Thwaites made the assertion while responding to comments from Opposition Leader Andrew Holness on school violence and its impact on crime nationally.

"The identification of students, at the earliest stages, that have behavioural challenges is critical," Holness had charged.

He recalled that when he was education minister during the previous Jamaica Labour Party administration, the Government was told by teachers that they were incapable of handling at least five per cent of the high school population because of their dysfunctional behaviour.

"We built in Malvern, St Elizabeth, a school that would start that process and we intended to have them right across the island for boys and girls. It was a facility for referral," Holness said.

Located across the road from the prestigious Munro College in the community of Potsdam, high in the hills of Malvern, the facility to be known as the Malvern Special High School was to house 40-60 boys of high-school age for a maximum of six months.

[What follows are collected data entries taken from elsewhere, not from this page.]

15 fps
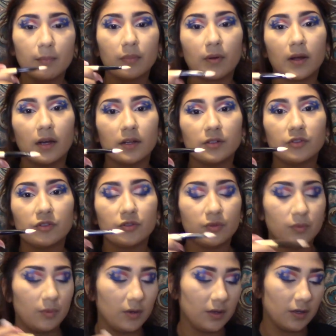brush,
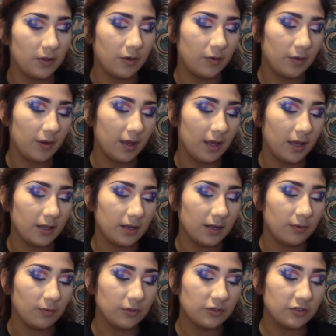we're going to go ahead
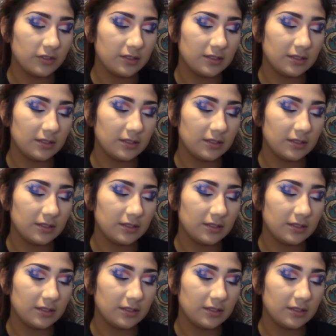and with just a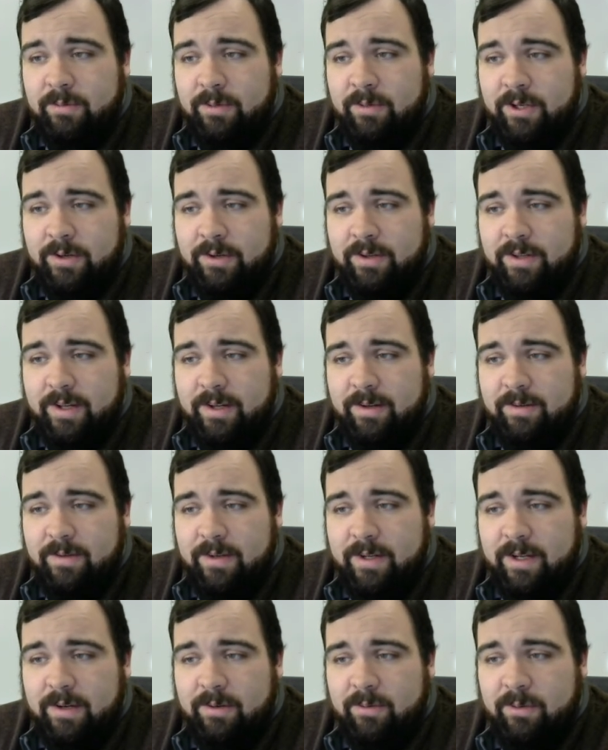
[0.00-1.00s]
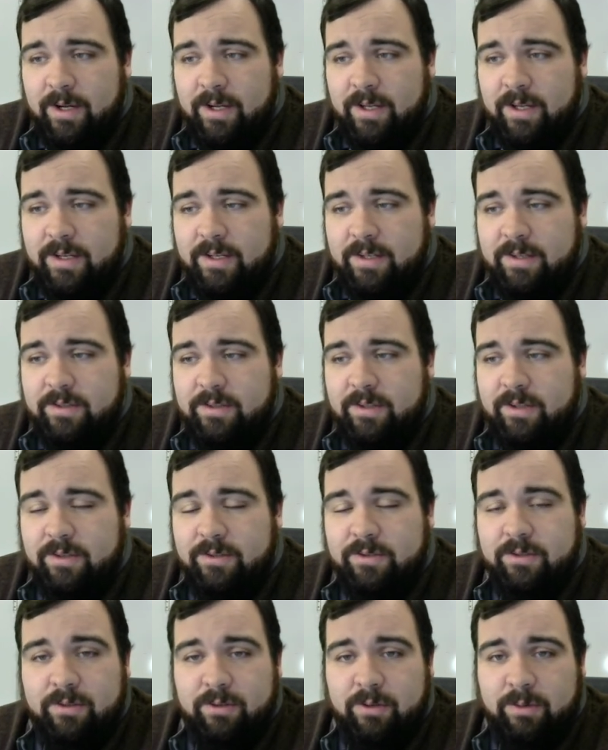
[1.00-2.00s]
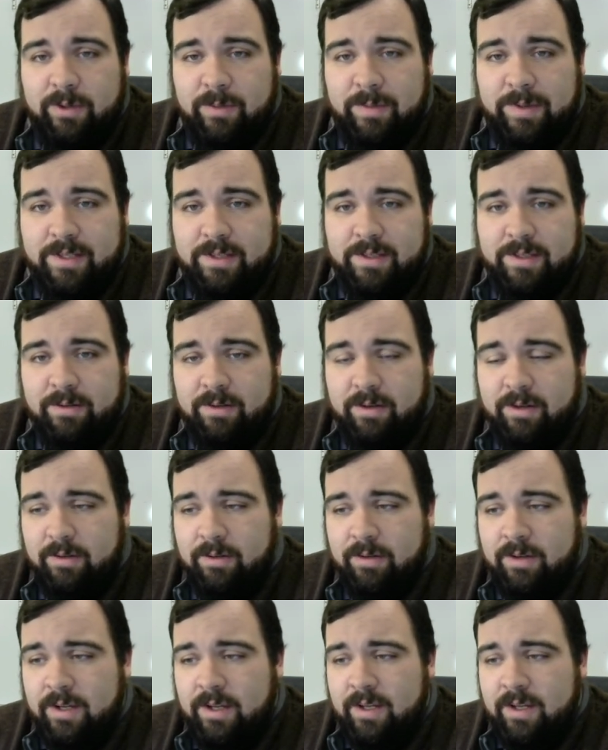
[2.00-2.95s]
we know that Viy is also going to be 0,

While Thwaites said his ministry was pushing for the establishment of regional referral centres to treat with major dysfunctional tendencies in children, he declared he was not in support of 'detention centres' like the one planned in Malvern.

BREAKDOWN IN HOMES

The minister told Parliament that the behaviour of many children resulted from a breakdown in homes and communities. He said the therapeutic intervention being planned by the ministry was intended to follow children to their homes.

"If you don't do that then you are wasting your time," Thwaites said.

"The basis of the problem often is at home and has to be dealt with in the community that the child is going to live in. That is the problem with this detention centre, or therapeutic centre, otherwise called, that was planned. First of all, it could not nearly deal with the scope of the problem and secondly it took the person out of the very community that he or she has to live in. Every piece of expert advice that we got was that this is absolutely the wrong way to go," Thwaites added.

Thwaites was speaking after presenting to Parliament a Jamaica Constabulary Force study on the link between schools and the prison population.

He outlined a range of intervention strategies which he said would be targeted at 54 schools in particular.

The study listed 18 schools that featured most in the sample of 894 violent criminals who were interviewed, and concluded that the typical inmate is under 34 years, is from either the Corporate Area or St Catherine, and comes from a single-parent upbringing.

"The overall problem that we are trying to deal with is far beyond the reach of any individual or school. You are talking about the condition of a society. You are talking about the dominant norms, many of which are antithetical to wholesome personal development and top education," the minister said.